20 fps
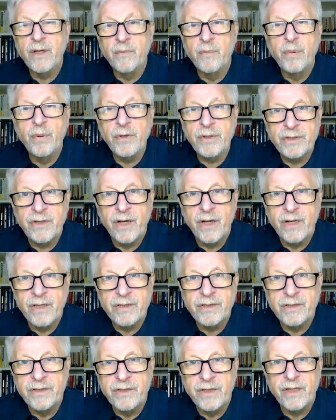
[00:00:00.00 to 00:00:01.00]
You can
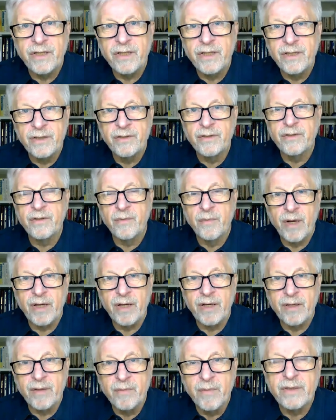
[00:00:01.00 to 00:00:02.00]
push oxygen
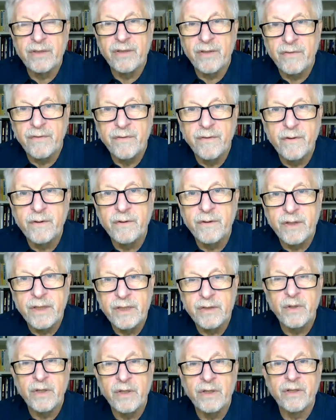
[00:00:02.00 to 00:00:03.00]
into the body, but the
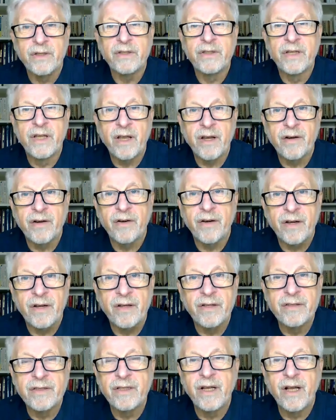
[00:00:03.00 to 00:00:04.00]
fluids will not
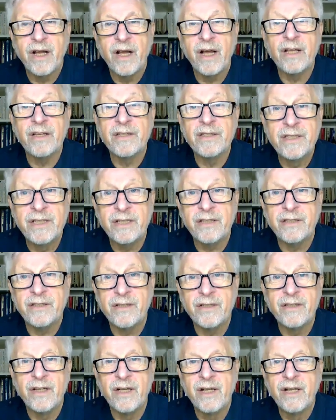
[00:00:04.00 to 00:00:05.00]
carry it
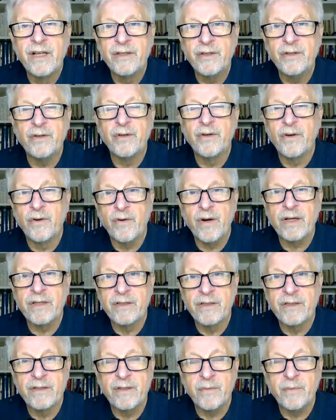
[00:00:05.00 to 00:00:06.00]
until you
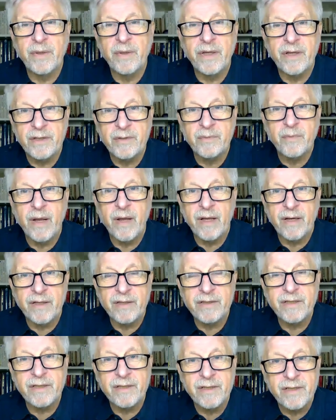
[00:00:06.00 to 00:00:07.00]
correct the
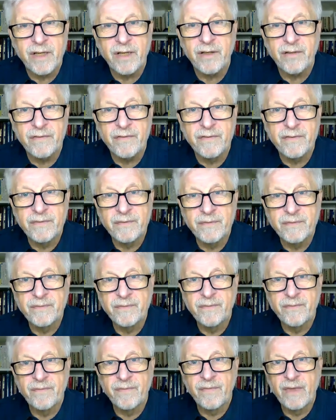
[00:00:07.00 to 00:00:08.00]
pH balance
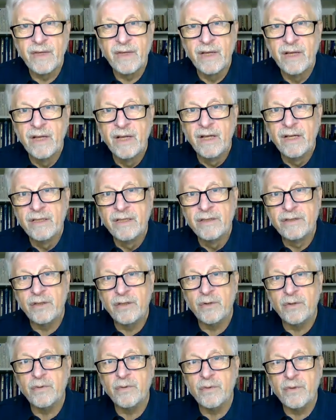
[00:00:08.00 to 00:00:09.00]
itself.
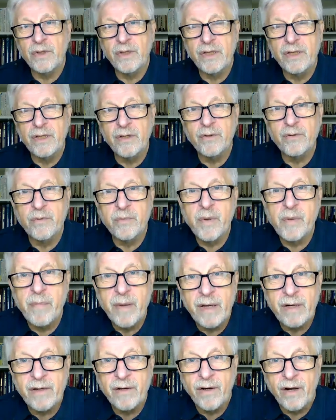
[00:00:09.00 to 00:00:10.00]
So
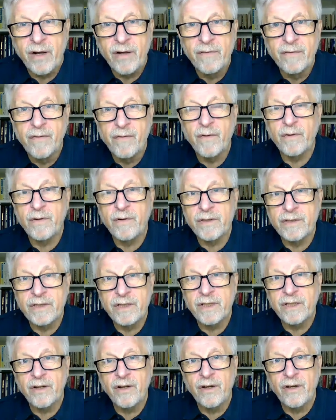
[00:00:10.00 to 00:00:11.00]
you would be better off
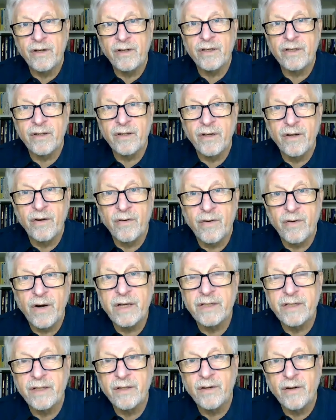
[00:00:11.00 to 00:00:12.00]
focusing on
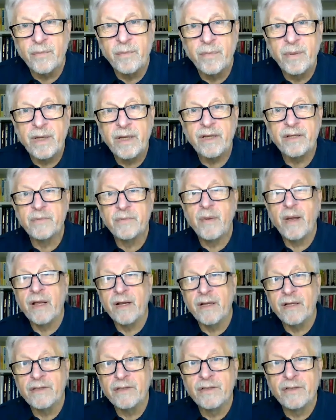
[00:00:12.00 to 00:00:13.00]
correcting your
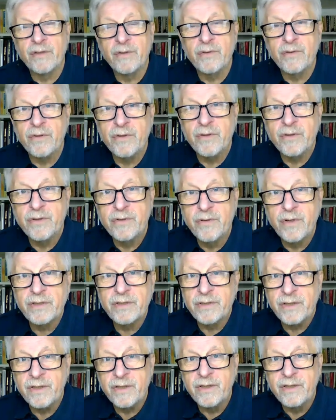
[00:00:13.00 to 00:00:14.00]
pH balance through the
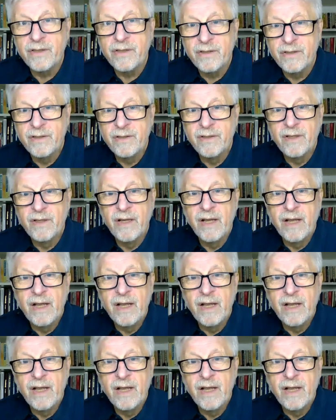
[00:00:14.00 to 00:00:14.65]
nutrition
☆ ☆ ☆
GOAL OF THE EXERCISE:
Please output every record above exactly as written, leaving out the pictures.

EXERCISE ANSWER:
20 fps
[00:00:00.00 to 00:00:01.00]
You can
[00:00:01.00 to 00:00:02.00]
push oxygen
[00:00:02.00 to 00:00:03.00]
into the body, but the
[00:00:03.00 to 00:00:04.00]
fluids will not
[00:00:04.00 to 00:00:05.00]
carry it
[00:00:05.00 to 00:00:06.00]
until you
[00:00:06.00 to 00:00:07.00]
correct the
[00:00:07.00 to 00:00:08.00]
pH balance
[00:00:08.00 to 00:00:09.00]
itself.
[00:00:09.00 to 00:00:10.00]
So
[00:00:10.00 to 00:00:11.00]
you would be better off
[00:00:11.00 to 00:00:12.00]
focusing on
[00:00:12.00 to 00:00:13.00]
correcting your
[00:00:13.00 to 00:00:14.00]
pH balance through the
[00:00:14.00 to 00:00:14.65]
nutrition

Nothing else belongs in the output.